Tax Withholding on Contracts May Hit Hard at Small Businesses

Lately, the federal government has launched new or expanded preference programs to benefit small businesses, enabling them to compete better with larger companies and to keep their strong foothold in the economy.

However, a little-known tax provision, if it remains part of federal law, is going to have a disproportionately harmful effect on those same small businesses, which need to become aware of this possibility and follow it closely.

The provision is Section 511 of the Tax Increase Prevention and Reconciliation Act of 2005 (TIPRA), which requires government agencies at all levels that have procurement budgets of $100 million or more to withhold 3 percent of their payments to contractors for goods and services. The idea behind it was to ensure that government contractors pay their fair share of taxes.

Section 511 has been very unpopular among government contractors, and for good reason.  As Mick Mulvaney (R-S.C.), chairman of the House Small Business Committee, said at a May 26, 2011, hearing, “Instead of rewarding those small businesses that choose to compete for and win contracts, the government essentially pre-accuses them of cheating on their taxes and withholds 3% of all payments.”

However, this provision hasn’t yet gone into effect.  Although it’s never been repealed, its effective date has been delayed several times. Just recently, in May 2011, the Internal Revenue Service delayed it again – this time until January 1, 2013.

Section 511 would strike particularly hard at small businesses, it’s clear.

At that May 26 House hearing, James P. Gaffney, an owner of Goshen Mechanical Contractors, Inc., a small business in Malvern, Pa., said that “the 3% withholding could be larger than the entire profit margin on some jobs and would impede cash flow and viability for small companies doing government work.”

Gaffney was representing the Mechanical Contractors Association of America (MCAA), a nationwide specialty construction employer trade association based in Rockville, Md.  The vast majority of MCAA member companies, Gaffney said, are small businesses, and many of them perform projects of the type that will be covered by the 3% withholding.

Gaffney also commented at the hearing that “it is completely unnecessary to penalize tax-compliant law-abiding businesses to ensnare or deter tax-avoiding, non-compliant businesses.”

The debate over Section 511 doesn’t appear to be a partisan one: Both houses of Congress have bipartisan bills that would repeal the withholding. However, repeal has been attempted in earlier Congresses and has failed.

The Hill recently reported that the U.S. Chamber of Commerce and more than 130 other groups are trying to marshal support for a repeal bill introduced by Sens. Scott Brown (R-Mass.) and Olympia Snowe (R-Maine).

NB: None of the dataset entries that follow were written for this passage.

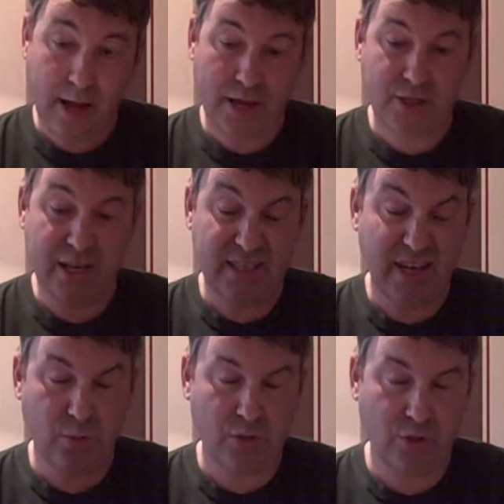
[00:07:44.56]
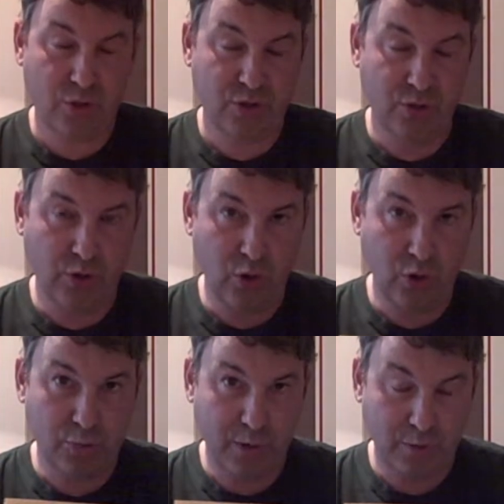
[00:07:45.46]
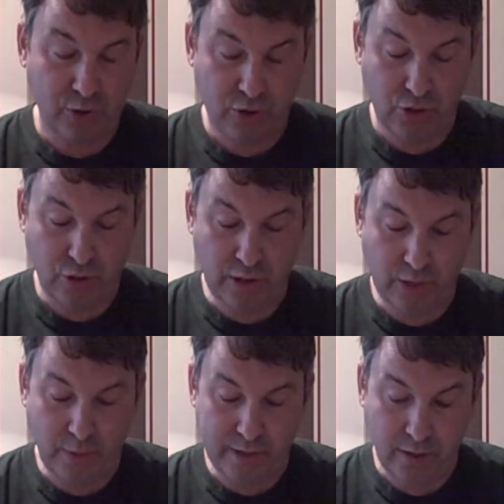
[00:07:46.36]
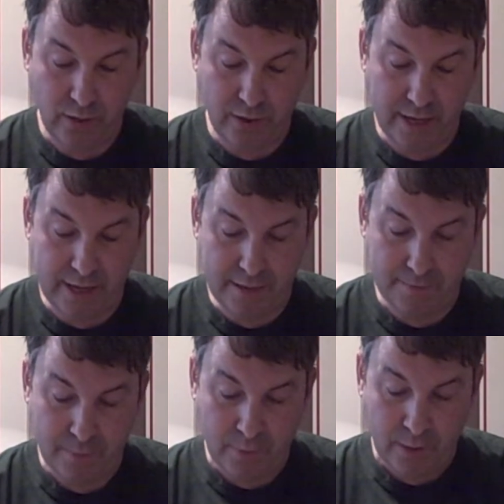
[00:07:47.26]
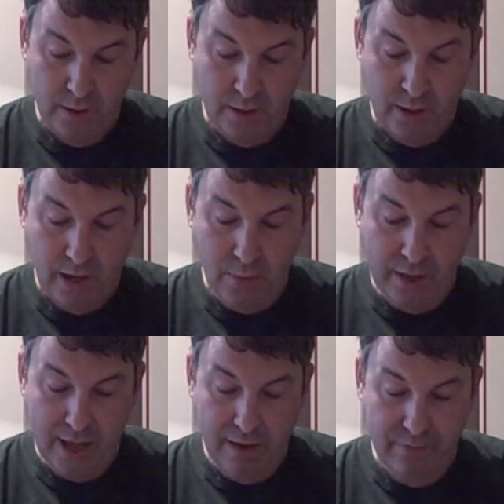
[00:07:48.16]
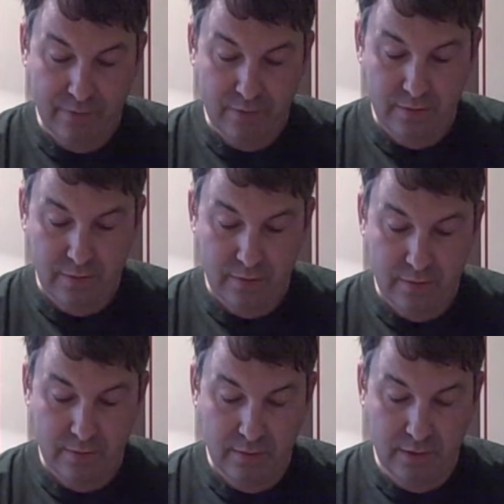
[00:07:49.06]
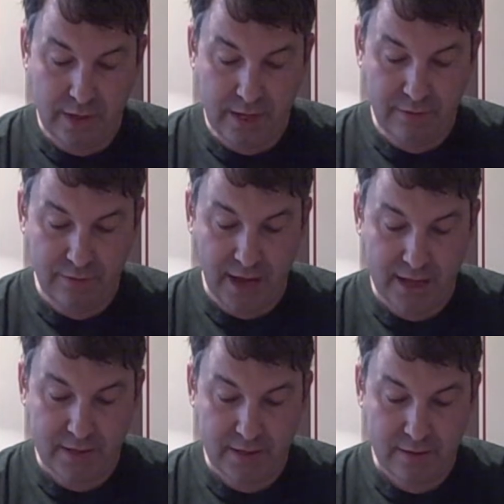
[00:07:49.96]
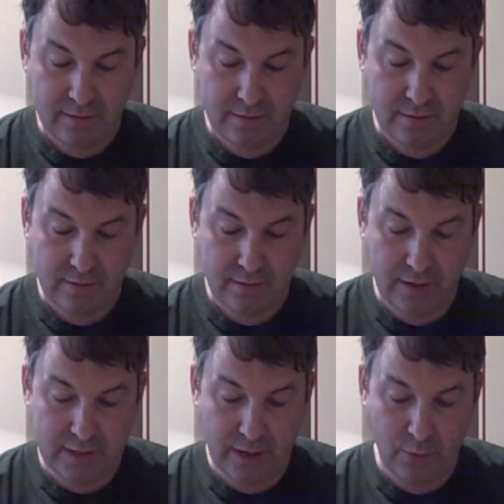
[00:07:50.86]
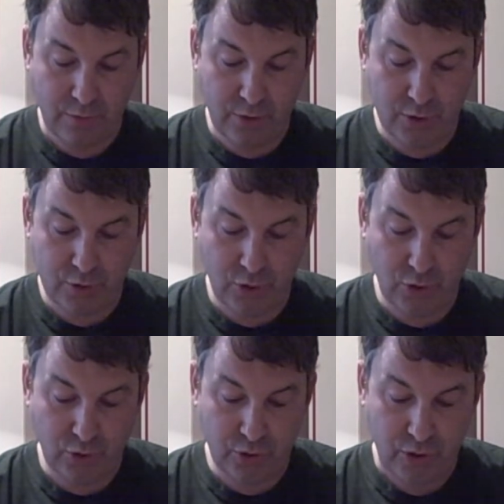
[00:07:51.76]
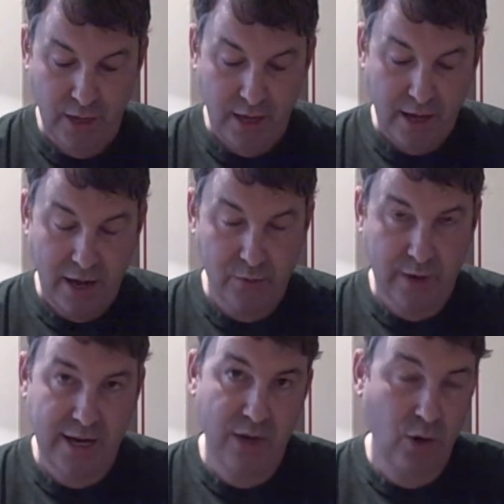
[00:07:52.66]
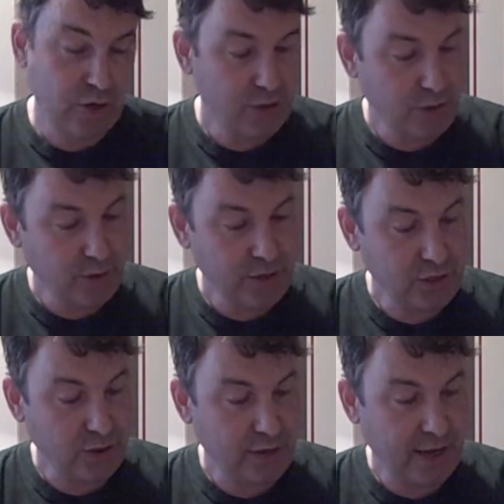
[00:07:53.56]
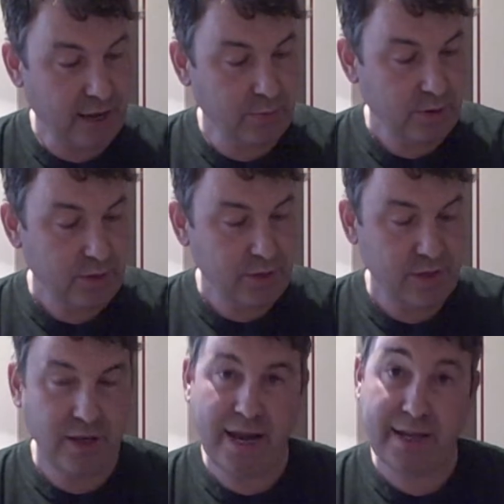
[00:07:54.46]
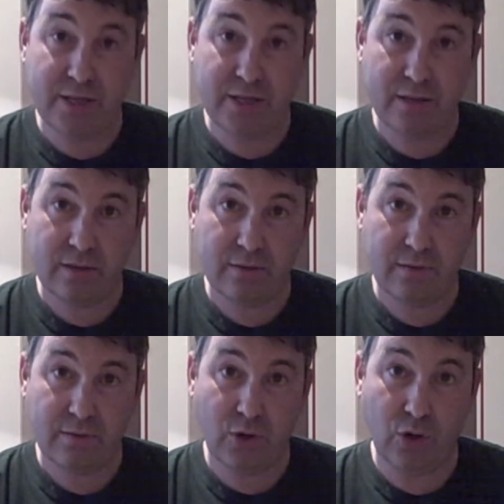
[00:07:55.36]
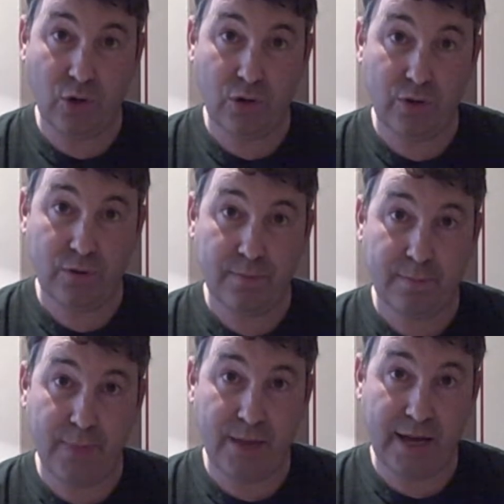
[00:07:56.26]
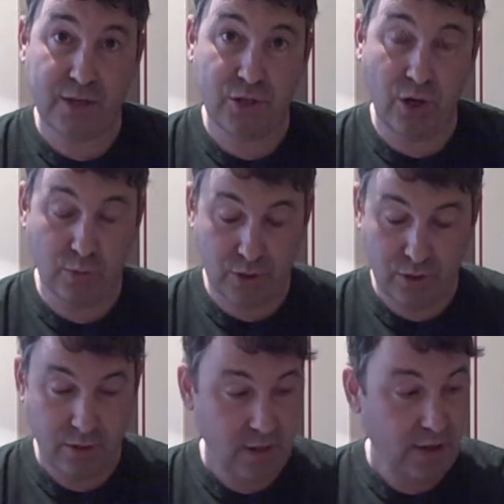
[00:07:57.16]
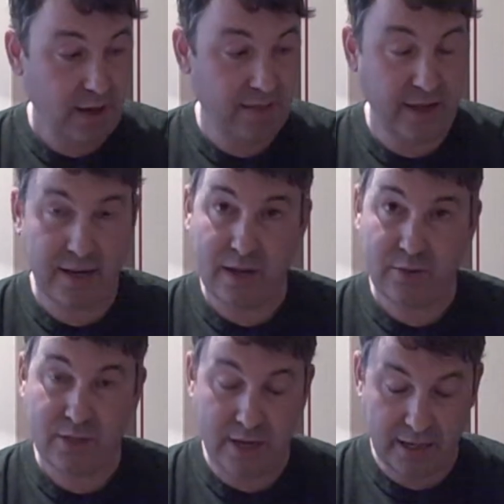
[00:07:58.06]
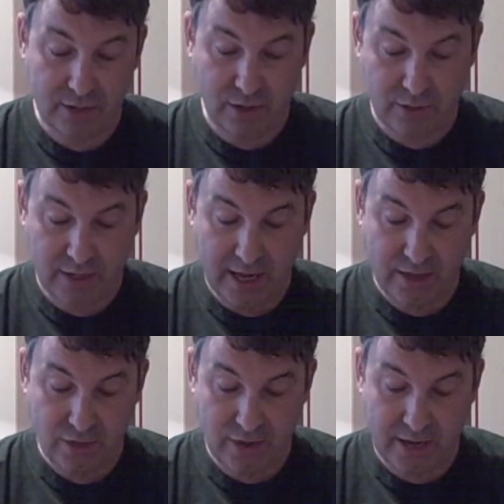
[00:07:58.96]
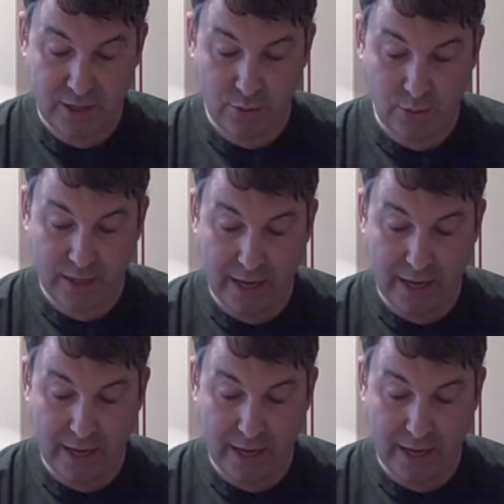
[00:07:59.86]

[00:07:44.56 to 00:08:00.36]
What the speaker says: actually I said I wasn't going to do the chords, but I'm going to show you anyway on here how we have E flat as our first chord, and really all it's doing is going down to the next chord, the next note, and then down to the next note again. So the next one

Small businesses should therefore keep a close eye on Section 511 and should contribute their views and energy, if possible, to the repeal efforts.  But in case repeal doesn’t occur, small businesses must prepare their bids, proposals and change proposals with the 3 percent withholding in mind so that, starting in about a year and a half, implementation of Section 511 won’t jeopardize their financial viability.